Note: I was faced with it for the first time at a note about a simple proof for Cayley-Hamilton theorem, but I was not able to find it in my books nor in the internet to the extent I've googled.

If matrix has distinct eigenvalues, it can be diagonalized.

You can perturb a matrix by an arbitrarily small amount so that all eigenvalues are distinct.

Give any $A$, let $J$ be the Jordan form. That is, for some $V$, you have $A=U J U^{-1}$.

Let $\Delta= \operatorname{diag}(1,2,...,n)$, where $n$ is the dimension of the matrix, and consider the sequence $A_k = A+ \frac{1}{k} U\Delta U^{-1}$ (thanks to p.s. for catching my mistake here).

The eigenvalues of $A_k$ are $[J]_{ii} + \frac{1}{k} i$, hence for $k$ large enough, the eigenvalues are distinct, and hence $A_k$ is diagonalizable.

Clearly $A_k \to A$, hence the result.

Note: If we use the Schur form instead, we can explicitly compute the distance $\|A-A_k\|_2 = \frac{n}{k}$.

Sorry to resurrect such an old post, but I would like to supply a proof of this without invoking Jordan normal form or Schur decomposition.

So we want to show the following statement.
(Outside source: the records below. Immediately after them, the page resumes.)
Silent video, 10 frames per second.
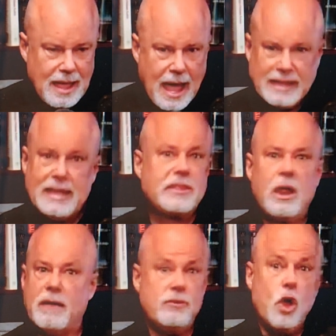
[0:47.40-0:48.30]
I get there,
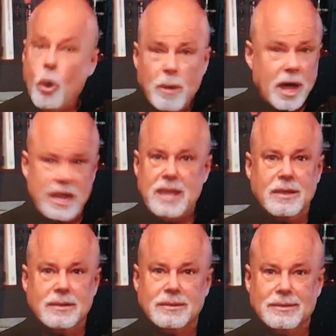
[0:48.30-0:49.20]
I have no money.
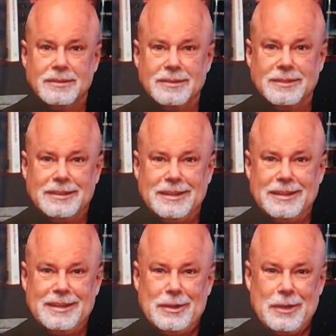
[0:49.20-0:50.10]

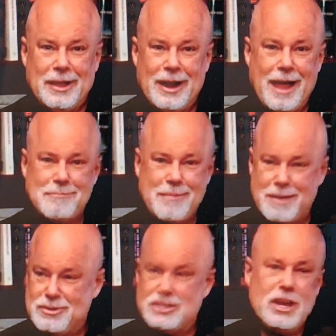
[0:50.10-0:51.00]
You know, I'm
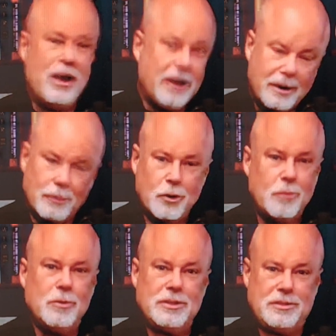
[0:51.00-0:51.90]
sharing a room
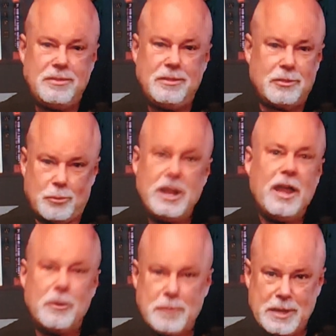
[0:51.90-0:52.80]
with 3
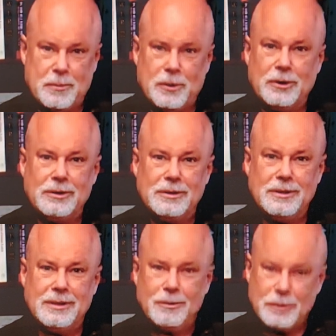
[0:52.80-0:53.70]
other people.
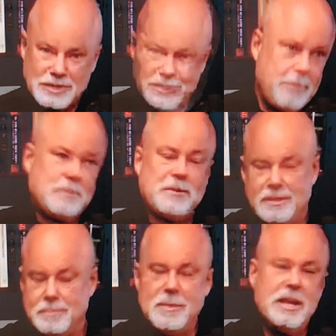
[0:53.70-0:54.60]
We taped
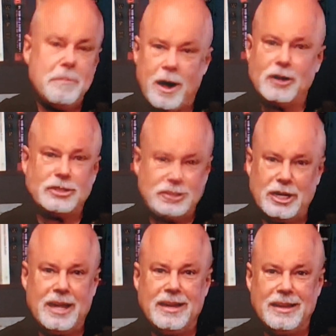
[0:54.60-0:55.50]
the mini bar
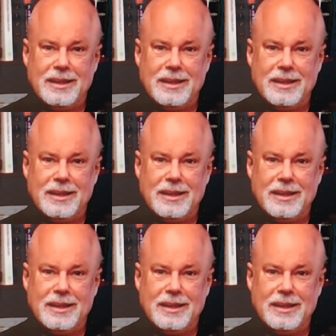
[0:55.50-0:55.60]
shut.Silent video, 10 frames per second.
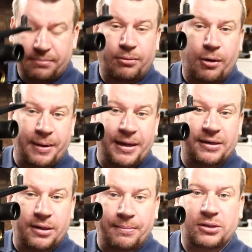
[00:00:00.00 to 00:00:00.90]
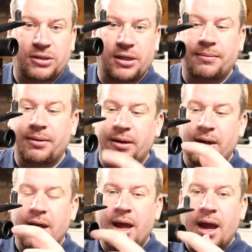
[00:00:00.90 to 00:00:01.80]
probably into the bottom,
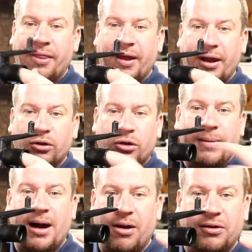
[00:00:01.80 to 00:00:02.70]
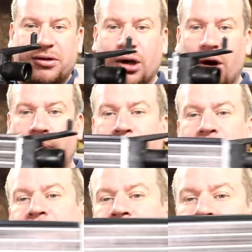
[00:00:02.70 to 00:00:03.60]
and then it'll come out of the top,
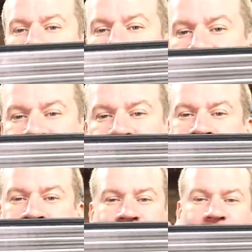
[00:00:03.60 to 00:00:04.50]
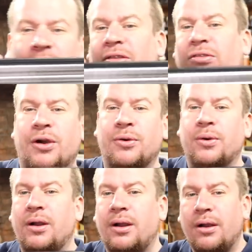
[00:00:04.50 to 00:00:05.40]
having been
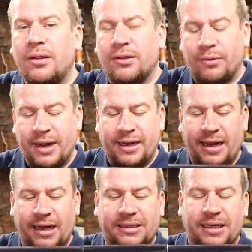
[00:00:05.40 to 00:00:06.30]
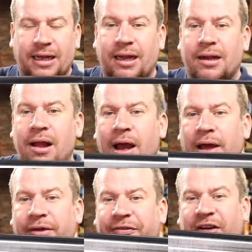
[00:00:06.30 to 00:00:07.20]
through the radiator,
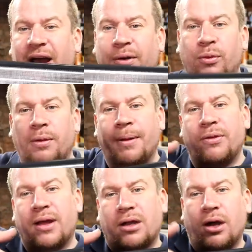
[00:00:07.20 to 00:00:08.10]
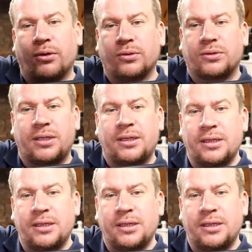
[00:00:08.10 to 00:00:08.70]
and the fan will blow that cold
Theorem. Let $T$ be a linear transformation on a finite-dimensional complex vector space $V$, say on $\mathbb{C}^n$ for simplicity and without loss of generality; given $\epsilon > 0$ there exists a linear map $S$ on $\mathbb{C}^n$ with $\|T - S\| < \epsilon$ so that $S$ is diagonalizable. Here the norm $\|\cdot\|$ is the operator norm, say using the standard Euclidean product $($or any other if one wishes$)$ on $\mathbb{C}^n$.

$($In other words, the diagonalizable linear transformations in a complex finite-dimensional vector space are "generic": fixing any basis, they are dense in the topology of $n \times n$ complex matrices, which is the usual topology on $\mathbb{C}^{n^2}$.$)$

Lemma 1. Let $T$ be a linear transformation on a complex finite-dimensional vector space $V$. Then there exists a basis in $V$ relative to which $T$ is represented by an upper triangular matrix.
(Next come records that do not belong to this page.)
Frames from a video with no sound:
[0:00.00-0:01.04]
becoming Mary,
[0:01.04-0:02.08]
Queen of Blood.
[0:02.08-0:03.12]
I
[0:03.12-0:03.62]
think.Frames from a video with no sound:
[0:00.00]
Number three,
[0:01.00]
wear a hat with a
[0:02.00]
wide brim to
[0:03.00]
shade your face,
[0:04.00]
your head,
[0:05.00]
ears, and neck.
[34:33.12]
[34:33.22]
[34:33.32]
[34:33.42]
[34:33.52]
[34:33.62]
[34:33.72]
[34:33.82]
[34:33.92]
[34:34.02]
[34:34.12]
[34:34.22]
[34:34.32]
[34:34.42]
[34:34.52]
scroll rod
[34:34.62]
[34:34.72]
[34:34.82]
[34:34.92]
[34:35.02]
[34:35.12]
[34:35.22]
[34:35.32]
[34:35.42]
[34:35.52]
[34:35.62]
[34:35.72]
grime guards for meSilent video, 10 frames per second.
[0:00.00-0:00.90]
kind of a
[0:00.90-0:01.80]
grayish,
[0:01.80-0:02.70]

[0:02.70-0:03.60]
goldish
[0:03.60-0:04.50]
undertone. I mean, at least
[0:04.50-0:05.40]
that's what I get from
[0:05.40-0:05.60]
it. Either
Proof. Exercise left to the reader. For the lazy, there is a complete proof at this link, MATH 396. Quotient Spaces, and a complete proof in Axler's Linear Algebra Done Right. $\square$

Lemma 2. For a linear operator $T$ on vector space $V$ with dimension $n$, let $M(T) = \{t_{ij}\}$ be a matrix for $T$ in some basis. Then $\| T \| \le n \max_{1\le i, j \le n} |t_{ij}|$, where $\|T\| = \sup_{\|x \| = 1} \|Tx\|$.
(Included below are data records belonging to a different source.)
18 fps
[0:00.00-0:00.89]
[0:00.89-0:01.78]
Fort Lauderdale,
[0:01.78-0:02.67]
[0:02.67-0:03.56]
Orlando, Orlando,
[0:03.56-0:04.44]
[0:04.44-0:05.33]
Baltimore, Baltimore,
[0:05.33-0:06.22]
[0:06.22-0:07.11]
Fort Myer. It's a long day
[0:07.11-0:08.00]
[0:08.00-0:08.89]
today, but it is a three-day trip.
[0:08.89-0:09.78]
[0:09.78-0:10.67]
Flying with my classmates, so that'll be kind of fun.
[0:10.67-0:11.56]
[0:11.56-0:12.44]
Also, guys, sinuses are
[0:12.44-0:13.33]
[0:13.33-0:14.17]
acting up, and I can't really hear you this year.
Proof. Take some vector $x\in V$ with $\|x\| = 1$. Let $T_1, T_2, \dots, T_n$ be the row vectors of $M(T)$. Then $$\| Tx \| = \|(T_1 \cdot x \quad T_2 \cdot x \quad \dots \quad T_n \cdot x) \| \le \|(\|T_1\| \quad \|T_2\| \quad \dots \quad \|T_n\|)\| $$ $$ = \sqrt{\|T_1\|^2 + \|T_2\|^2 + \dots + \|T_n\|^2} \le \sqrt{n} \max_{1\le j \le n} \|T_j\| $$ $$=\sqrt{n} \max_{1\le j\le n} \sqrt{{t_{1j}}^2 + {t_{2j}}^2 + \dots +{t_{nj}}^2} \le n \max_{1\le j \le n} \max_{1\le i \le n} |t_{ij}| \le n \max_{1\le i, j \le n} |t_{ij}|.$$

$\tag*{$\square$}$

Fix $\epsilon > 0$. Let $n$ be the dimension of $V$. By Lemma $1$, there is some basis in which the matrix $M(T) = \{t_{ij}\}$ of $T$ is upper triangular. We will work in this basis. Construct a new matrix $M(S) = \{s_{ij}\}$ as follows. Let $s_{ij} = 0$ whenever $i>j$. For each ordered pair $(i,j)$ with $i \le j$, choose some complex number $s_{ij}$ such that $|s_{ij} - t_{ij}| < \epsilon/n$, with the added constraint that all the $s_{ii}$ are distinct for $1\le i \le n$ $($this is clearly possible$)$. Let $S$ be the linear transformation determined by $M(S)$. Since $|s_{ij} - t_{ij}| < \epsilon/n$ for all $i$, $j$ $($when $i>j$, $s_{ij} - t_{ij} = 0$$)$, by Lemma $2$ we have that $$\|T - S\| \le n \max_{1\le i, j \le n} |s_{ij} - t_{ij}| < \epsilon.$$ Now consider the characteristic polynomial of $M(S)$, $$p(\lambda) = (s_{11} - \lambda)(s_{22} - \lambda)\dots(s_{nn} - \lambda).$$ Since the $s_{ii}$ are distinct, $S$ has $n$ distinct eigenvalues. Therefore $S$ is diagonalizable. We conclude for every $\epsilon > 0$ we can find a linear map $S$ such that $\|T - S\| < \epsilon$ and $S$ is diagonalizable.